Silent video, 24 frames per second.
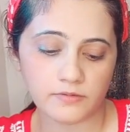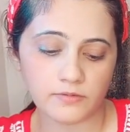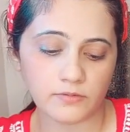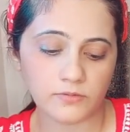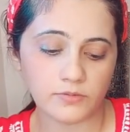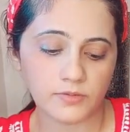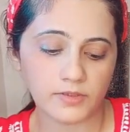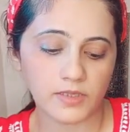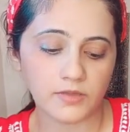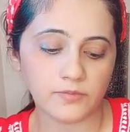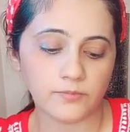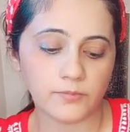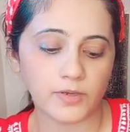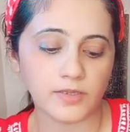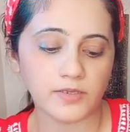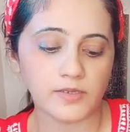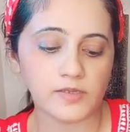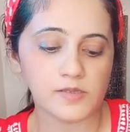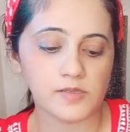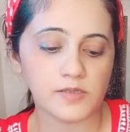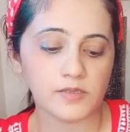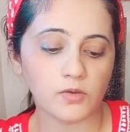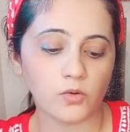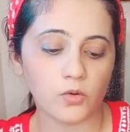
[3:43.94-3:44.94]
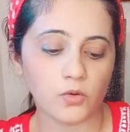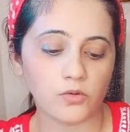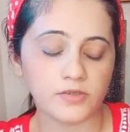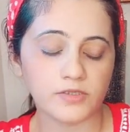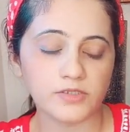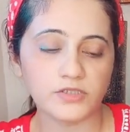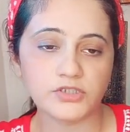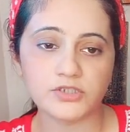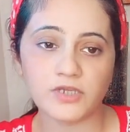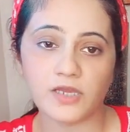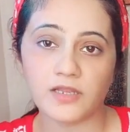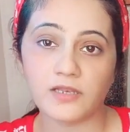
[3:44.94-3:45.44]
Okay, one is the
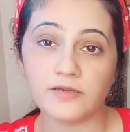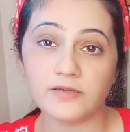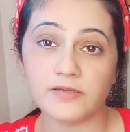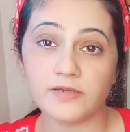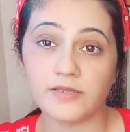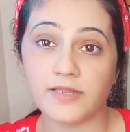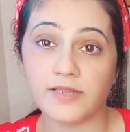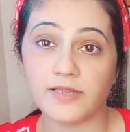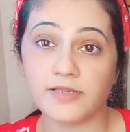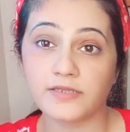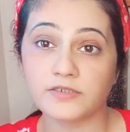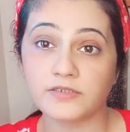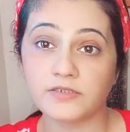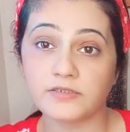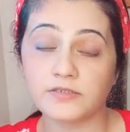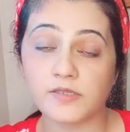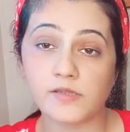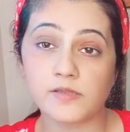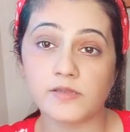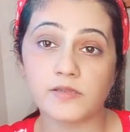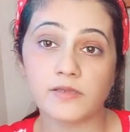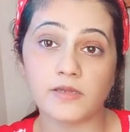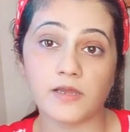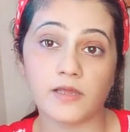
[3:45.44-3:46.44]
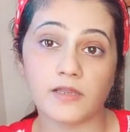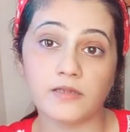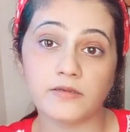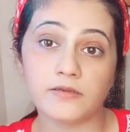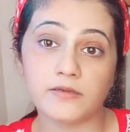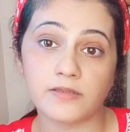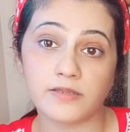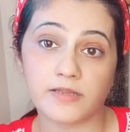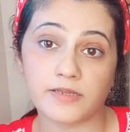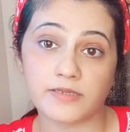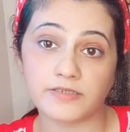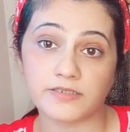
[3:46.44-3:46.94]
orange color corrector. This is a color
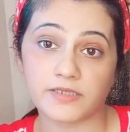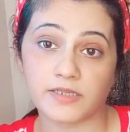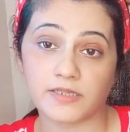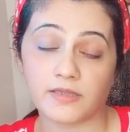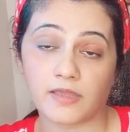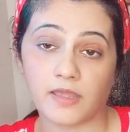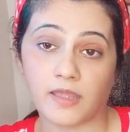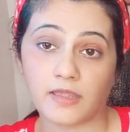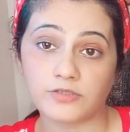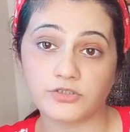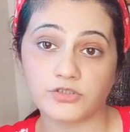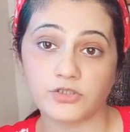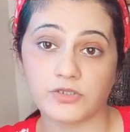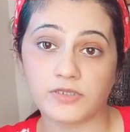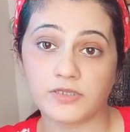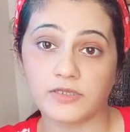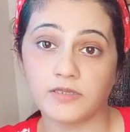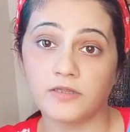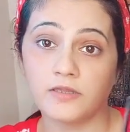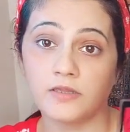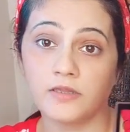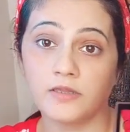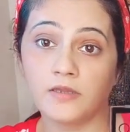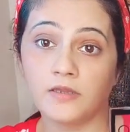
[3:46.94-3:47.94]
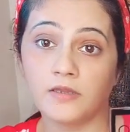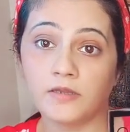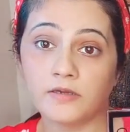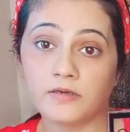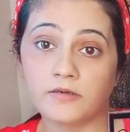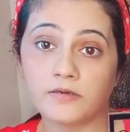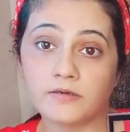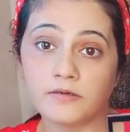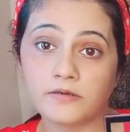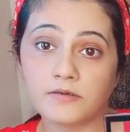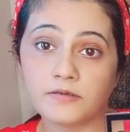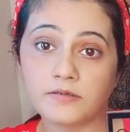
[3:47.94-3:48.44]
correcting actually.
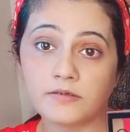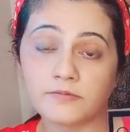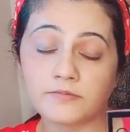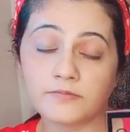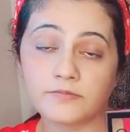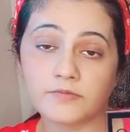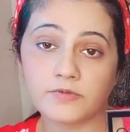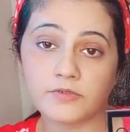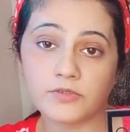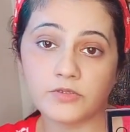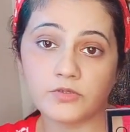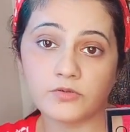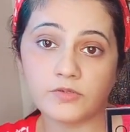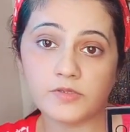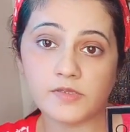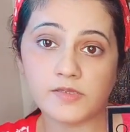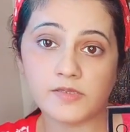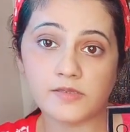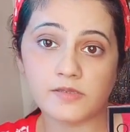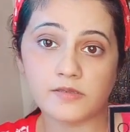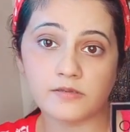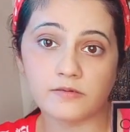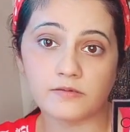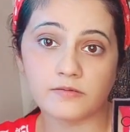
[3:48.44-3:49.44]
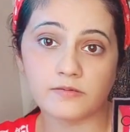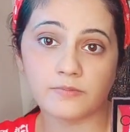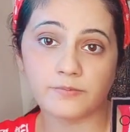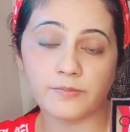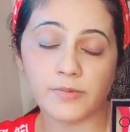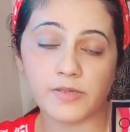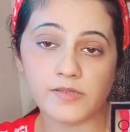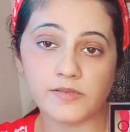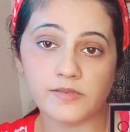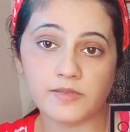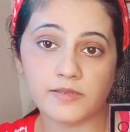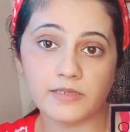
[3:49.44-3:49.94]
It's
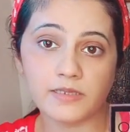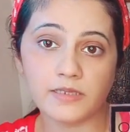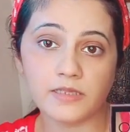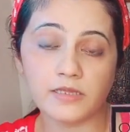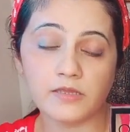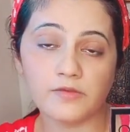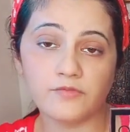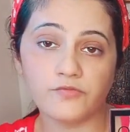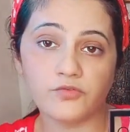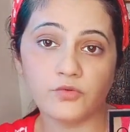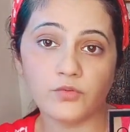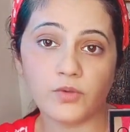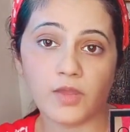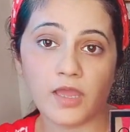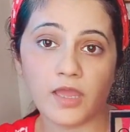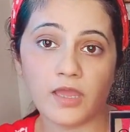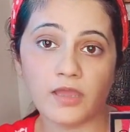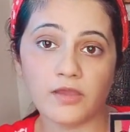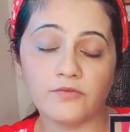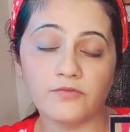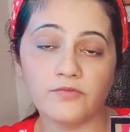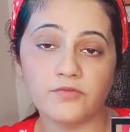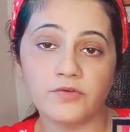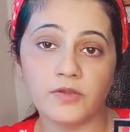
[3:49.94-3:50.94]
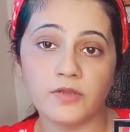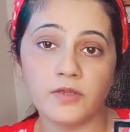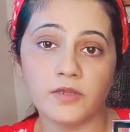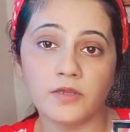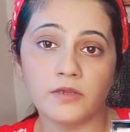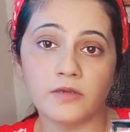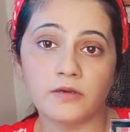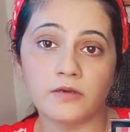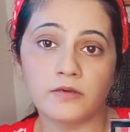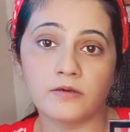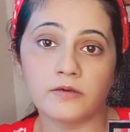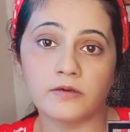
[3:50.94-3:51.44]
basically if you have
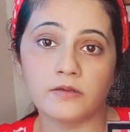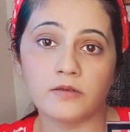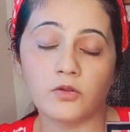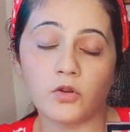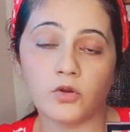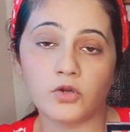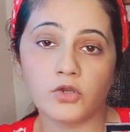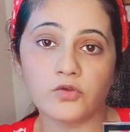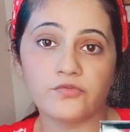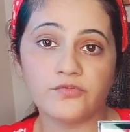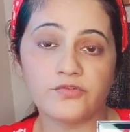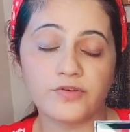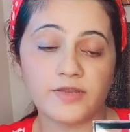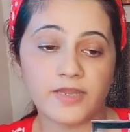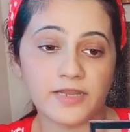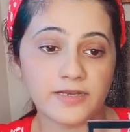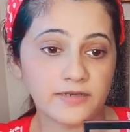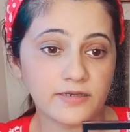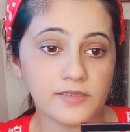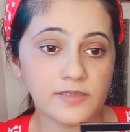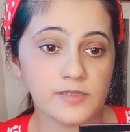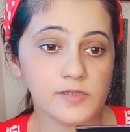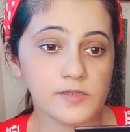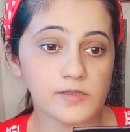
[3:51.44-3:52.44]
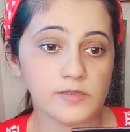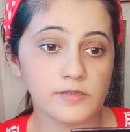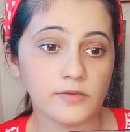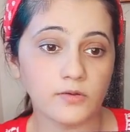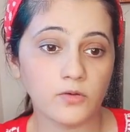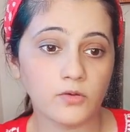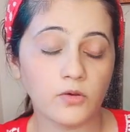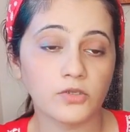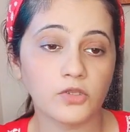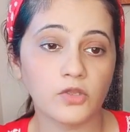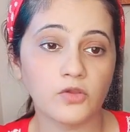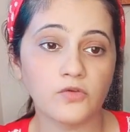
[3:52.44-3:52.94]
a lot of redness
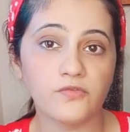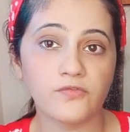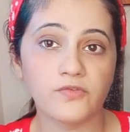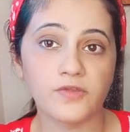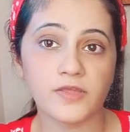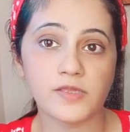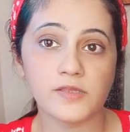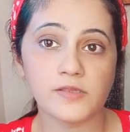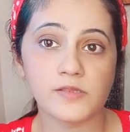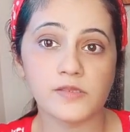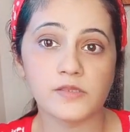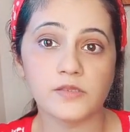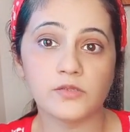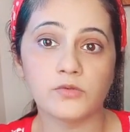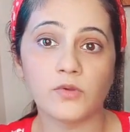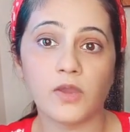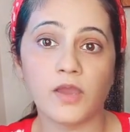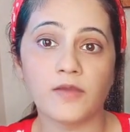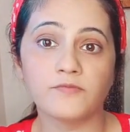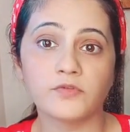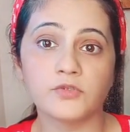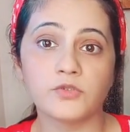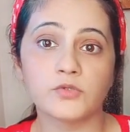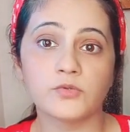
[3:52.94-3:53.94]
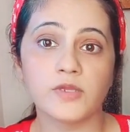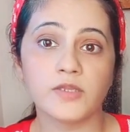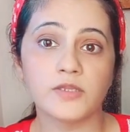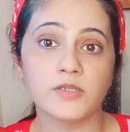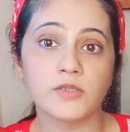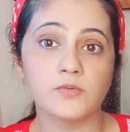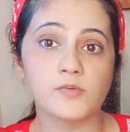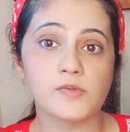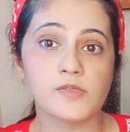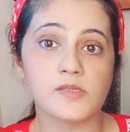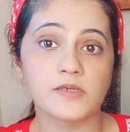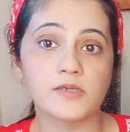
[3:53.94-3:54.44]
on your face, you can
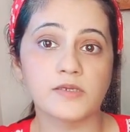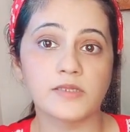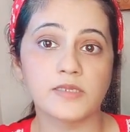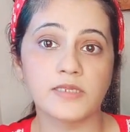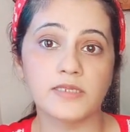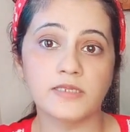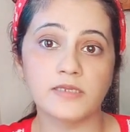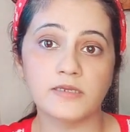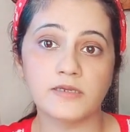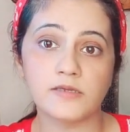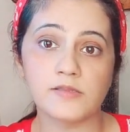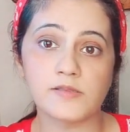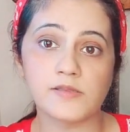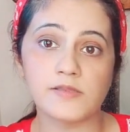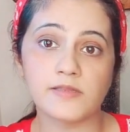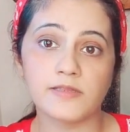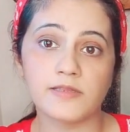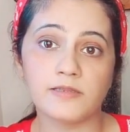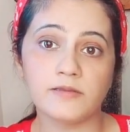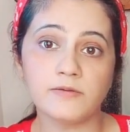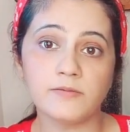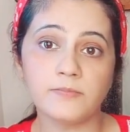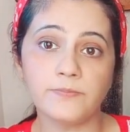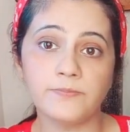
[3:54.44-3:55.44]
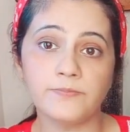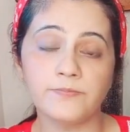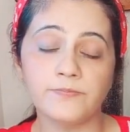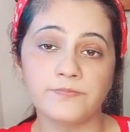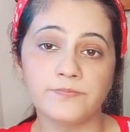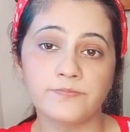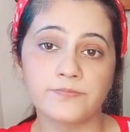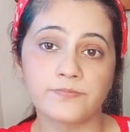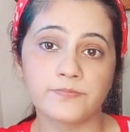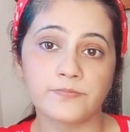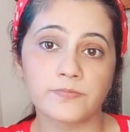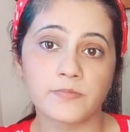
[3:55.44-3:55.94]
use a green concealer
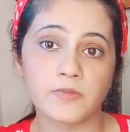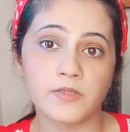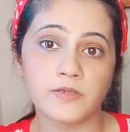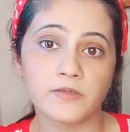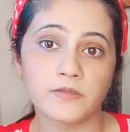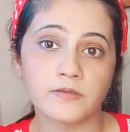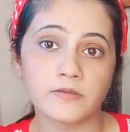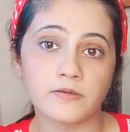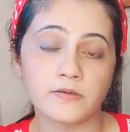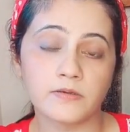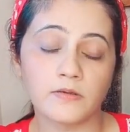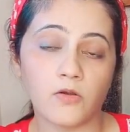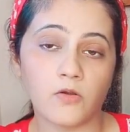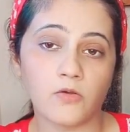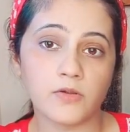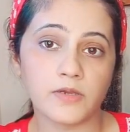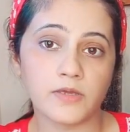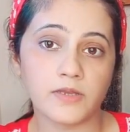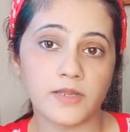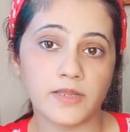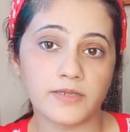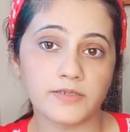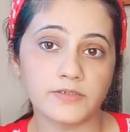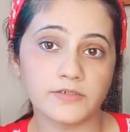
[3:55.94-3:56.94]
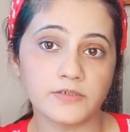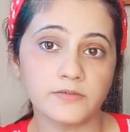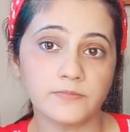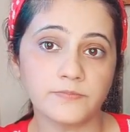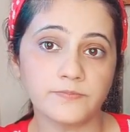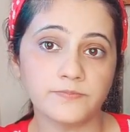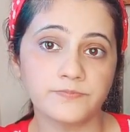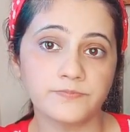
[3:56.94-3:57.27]
or corrector.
◇ ◇ ◇ ◇
* [DIRECTIONS]
Beginning at the line with "[3:49.44-3:49.94]" and ending at the last line of the listing above, retype each line exactly, including those two lines. Leave the pictures out.

* [EXERCISE ANSWER]
[3:49.44-3:49.94]
It's
[3:49.94-3:50.94]
[3:50.94-3:51.44]
basically if you have
[3:51.44-3:52.44]
[3:52.44-3:52.94]
a lot of redness
[3:52.94-3:53.94]
[3:53.94-3:54.44]
on your face, you can
[3:54.44-3:55.44]
[3:55.44-3:55.94]
use a green concealer
[3:55.94-3:56.94]
[3:56.94-3:57.27]
or corrector.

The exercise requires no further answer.